Example and Explanation of Our Ground Water Exploration and Study for Bores

Our technology for mapping underground water or aquifer systems is unique to the point where we have an international patent. The system is known as MPS (Multi Phase Saturation) and is used in a similar fashion to that of Seismic Technology that is being used to locate oil and gas reserves throughout the world.

MPS Surveying Procedure

1. Surveying is normally conducted across geological or hydrogeological structures using our specialised equipment to initially determine if the targeted system is suitably saturated to meet the requirements of the customer.

2. Initial surveying on a property is usually conducted perpendicular to the observed trend lines of the geological or hydrogeological structures. This allows Water Prospecting to assess the water-bearing potential of these zones by taking cross sectional scans.

3. The most suitable water bearing structure or zone is targeted with further surveying in the form of parallel scans with spacings of 10 - 50m.

4. Three parallel scans is required as minimum for siting a relatively small bore for stock and domestic purposes.

5. A water bore for larger irrigation supplies will a require a minimum of 5 parallel scans and a further two remote area scans to verify the extend of the targeted aquifer systems.

MPS ( Multi Phase Saturation) Technology

1. Our surveying technology involves the analysis of multiple phases of electrical data which record changes in saturation. This is achieved by running a 450m long multi-core cable array across the structure as shown below.

2. We install probes with 15m spacings along the cable array. The probes are a 'T' shaped item and roughly twice the size of a pen, there are 31 connected to the cable array. This array is then connected to our computerised survey equipment mounted in the rear of a Toyota Landcruiser.

3. The computer runs the survey by selecting pairs of probes and transmitting an electronic pulse between them.

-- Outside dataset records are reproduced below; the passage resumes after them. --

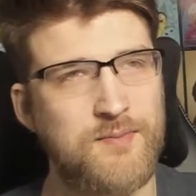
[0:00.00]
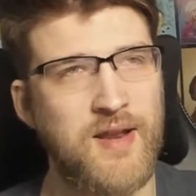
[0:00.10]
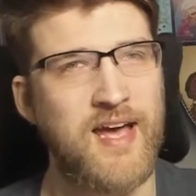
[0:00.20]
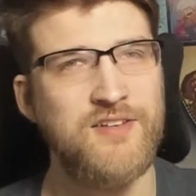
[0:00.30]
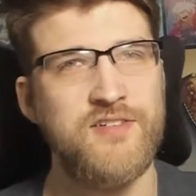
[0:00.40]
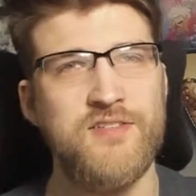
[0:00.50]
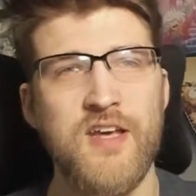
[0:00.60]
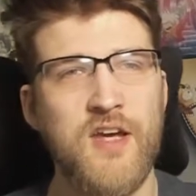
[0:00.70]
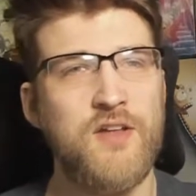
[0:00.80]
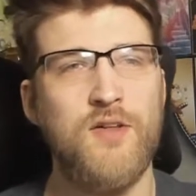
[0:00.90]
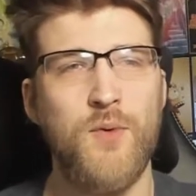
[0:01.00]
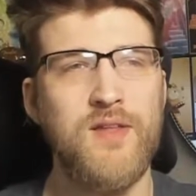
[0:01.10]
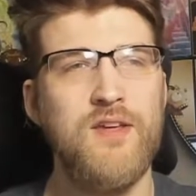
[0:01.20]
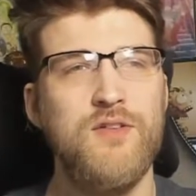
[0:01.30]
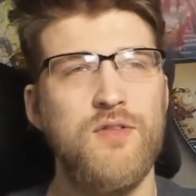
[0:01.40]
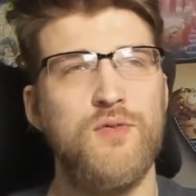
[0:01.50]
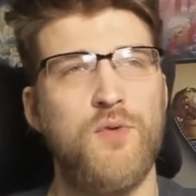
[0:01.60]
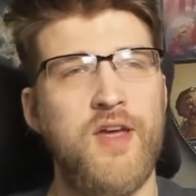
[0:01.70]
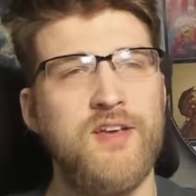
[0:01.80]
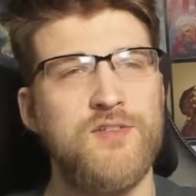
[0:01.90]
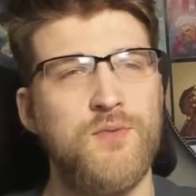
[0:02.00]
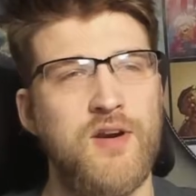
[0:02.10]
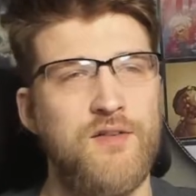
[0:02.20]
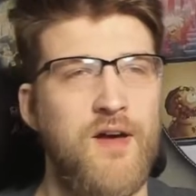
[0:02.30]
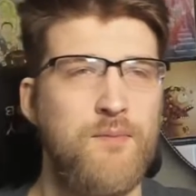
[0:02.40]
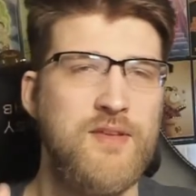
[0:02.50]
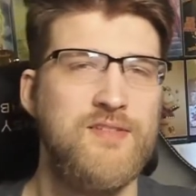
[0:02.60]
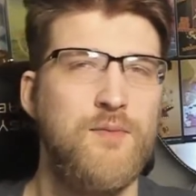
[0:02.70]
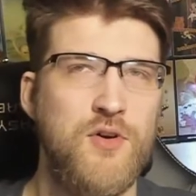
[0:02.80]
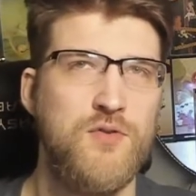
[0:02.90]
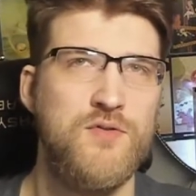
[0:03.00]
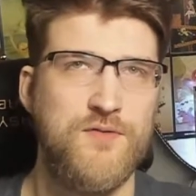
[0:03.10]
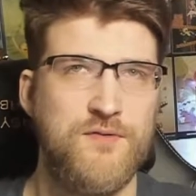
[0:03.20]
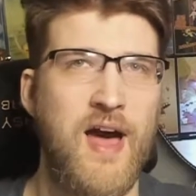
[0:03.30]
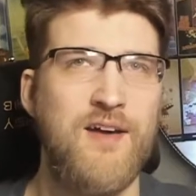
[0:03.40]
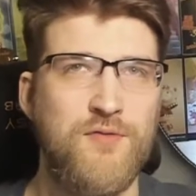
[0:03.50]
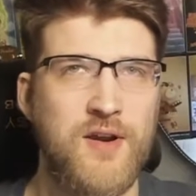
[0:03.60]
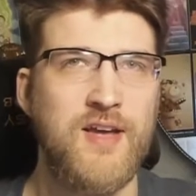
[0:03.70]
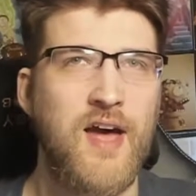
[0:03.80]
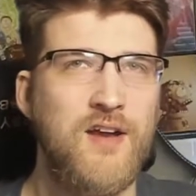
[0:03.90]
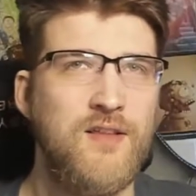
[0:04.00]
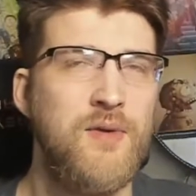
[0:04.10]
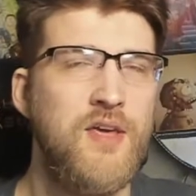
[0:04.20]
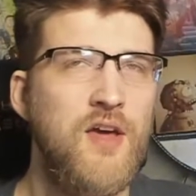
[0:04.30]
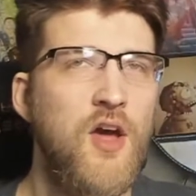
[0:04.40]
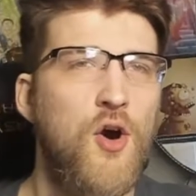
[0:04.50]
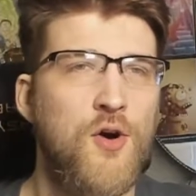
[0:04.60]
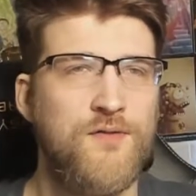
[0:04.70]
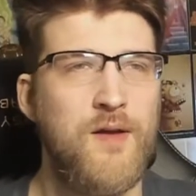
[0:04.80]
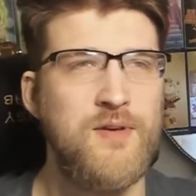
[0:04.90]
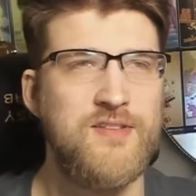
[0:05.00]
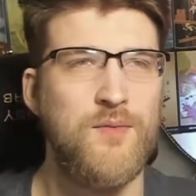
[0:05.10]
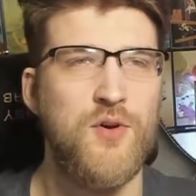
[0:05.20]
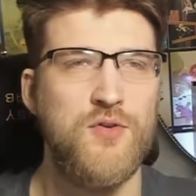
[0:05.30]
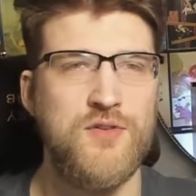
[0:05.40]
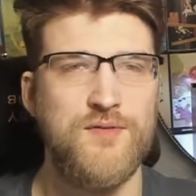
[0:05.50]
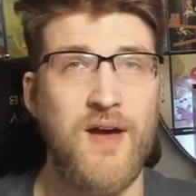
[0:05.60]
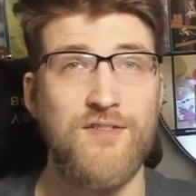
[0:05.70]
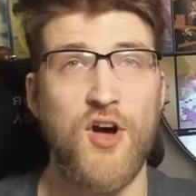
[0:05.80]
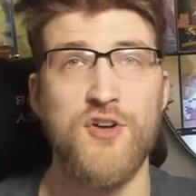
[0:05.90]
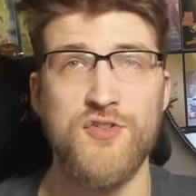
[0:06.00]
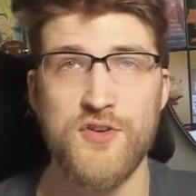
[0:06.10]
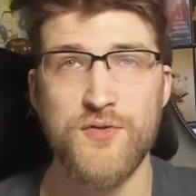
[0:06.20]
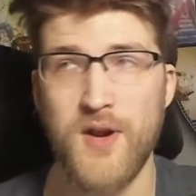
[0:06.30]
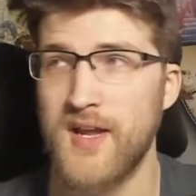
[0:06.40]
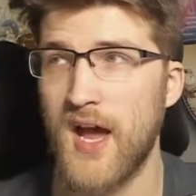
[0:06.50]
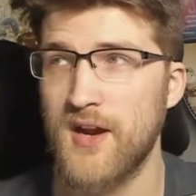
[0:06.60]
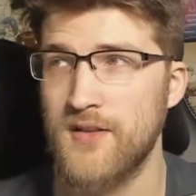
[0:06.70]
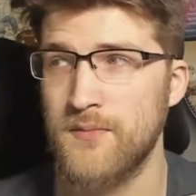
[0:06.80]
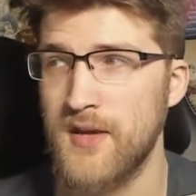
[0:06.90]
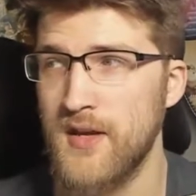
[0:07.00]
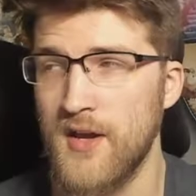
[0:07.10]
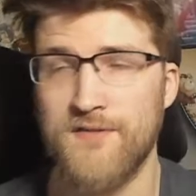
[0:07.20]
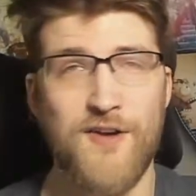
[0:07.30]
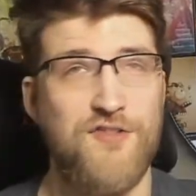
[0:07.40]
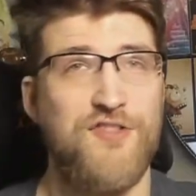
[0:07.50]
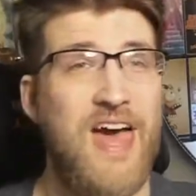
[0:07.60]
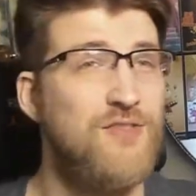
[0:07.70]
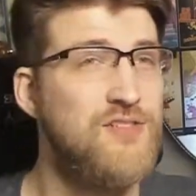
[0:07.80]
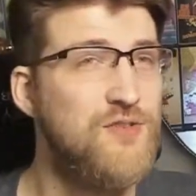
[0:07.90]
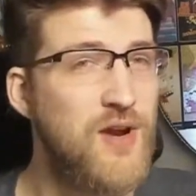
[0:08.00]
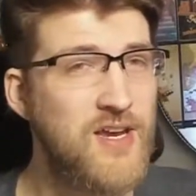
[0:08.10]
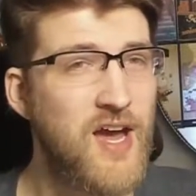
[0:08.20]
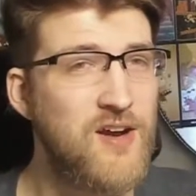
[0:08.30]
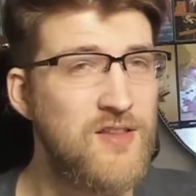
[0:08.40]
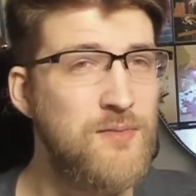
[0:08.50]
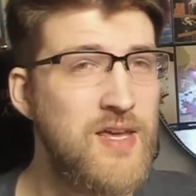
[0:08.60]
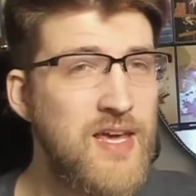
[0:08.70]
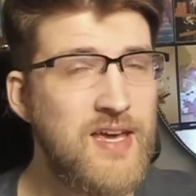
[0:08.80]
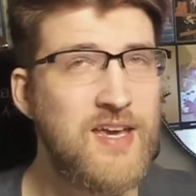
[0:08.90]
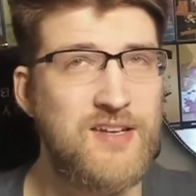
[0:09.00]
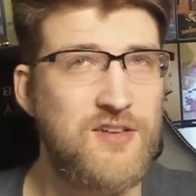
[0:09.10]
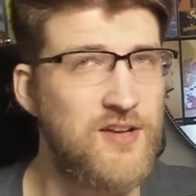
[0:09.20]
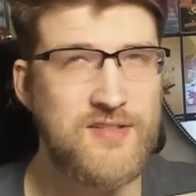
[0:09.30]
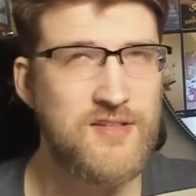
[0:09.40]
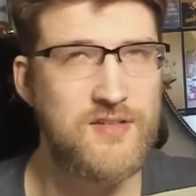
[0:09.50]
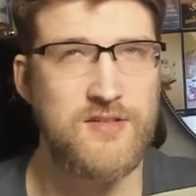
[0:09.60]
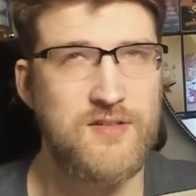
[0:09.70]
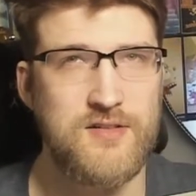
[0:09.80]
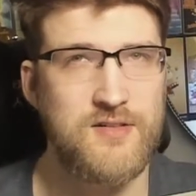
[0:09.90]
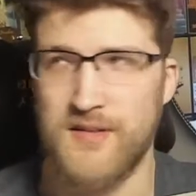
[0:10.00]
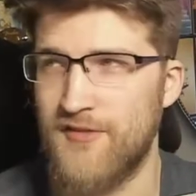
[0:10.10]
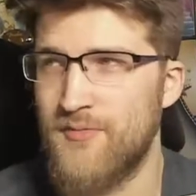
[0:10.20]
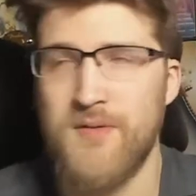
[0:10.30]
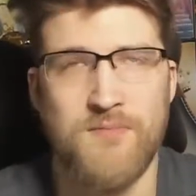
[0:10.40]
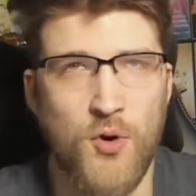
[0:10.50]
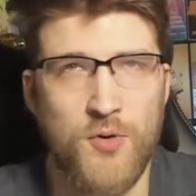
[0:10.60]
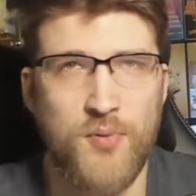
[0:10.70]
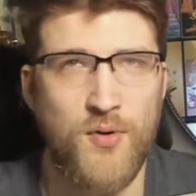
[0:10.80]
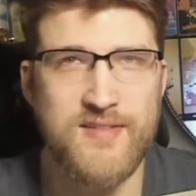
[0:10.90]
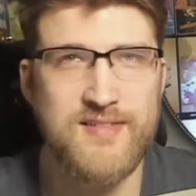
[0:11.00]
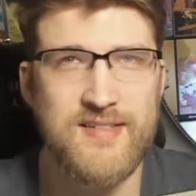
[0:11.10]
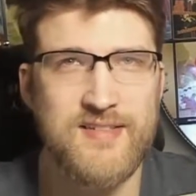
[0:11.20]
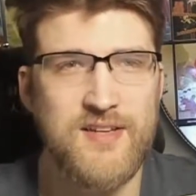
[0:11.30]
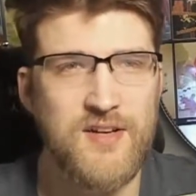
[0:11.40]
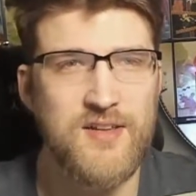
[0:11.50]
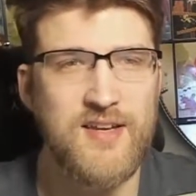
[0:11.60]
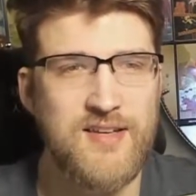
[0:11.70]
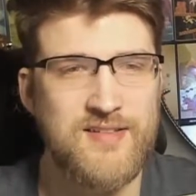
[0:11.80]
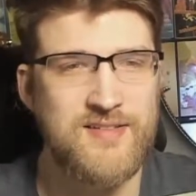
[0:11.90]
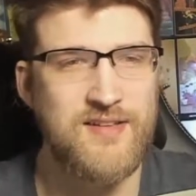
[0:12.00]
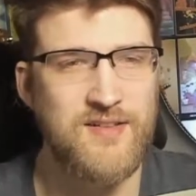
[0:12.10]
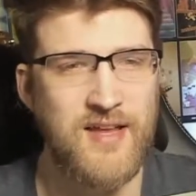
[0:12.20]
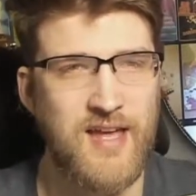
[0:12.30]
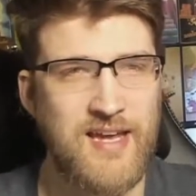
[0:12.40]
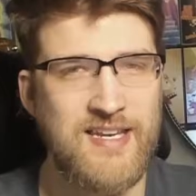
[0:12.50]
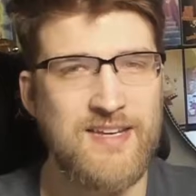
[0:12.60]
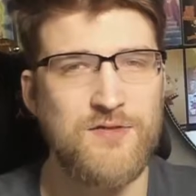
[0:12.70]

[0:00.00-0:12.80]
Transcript: but the way they do the ranks, where if I beat someone who's 5 rank higher than me, or if I beat someone who's 500 rank higher than me, 5,000 rank higher than me, it doesn't give me more points necessarily. It's still like I need to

The pulse travels in a parabolic path between the probes. The system determines the most saturated point along the path of the pulse.

4. Approximately 3000 pulses are transmitted into the ground to build a map of where major ground water systems are located.

5. The survey analyses the comparative saturation of the rocks or unconsolidated sediments underlying the survey. The data is presented as a 2-Dimensional cross-sectional map.

6. The contour map depicts an approximation of the 2D spatial variation in relative saturation levels (in cross-sectional form). The top horizontal line depicts the ground surface along the cables, and the vertical line indicates the depth. The aquifers are usually represented by the blue horizontal horizons (in this example).

7. When we have found what appears to be a suitable water bearing system we conduct parallel surveys to establish that we have found an extensive system and not a perched or localised water body.

8. The parallel scans also allow us to locate the test hole within the widest and evenly saturated zone of the water bearing structure.

9. If a large change in the physical size of the structure is identified we sometimes conduct a perpendicular survey along the water bearing structure to further assess the degree of pinching and swelling within the structure.

10. The more surveys completed at this mapping stage will optimise the result and in some cases has resulted in a 50 - 60% improvement.

11. We compile and assess this data to mark test hole locations.

12. We can also identify the depth at which the major water zones will be encountered (±3m) and the maximum depth to drill to.

13. Mapping the water bearing structure in this manner along with an understanding of the local geology builds a clearer picture on how the system would be recharged and maintained through out its service life.

Considerations when using Water Prospecting MPS technology

1. The Water Prospecting survey is designed to give an understanding of the ground water systems within the framework of the surveys.

2. It is a geophysical technique that we use to construct an understanding which is sufficient to locate test hole position(s).

3. We do this by exploring and mapping zones of highest saturation within the major aquifer systems.

4. It is not possible to determine particle size of sands, gravels or fractured rock and permeability with the aquifer systems. For these reasons we base our test hole locations on identifying the largest water bearing system that show consistently on repeated surveys.

5. Anything else is usually a perched water body or zone of saturated clays.

6. With such complexities it is possible to indicate a reasonable flow range but not to guarantee a flowrate.

7. This is an exploratory survey, which shows the best position to drill within the framework of the surveys conducted, with a nominal reliability of 90%. Therefore, Water Prospecting cannot accept any liability for low water volumes associated with boreholes drilled on locations marked by us.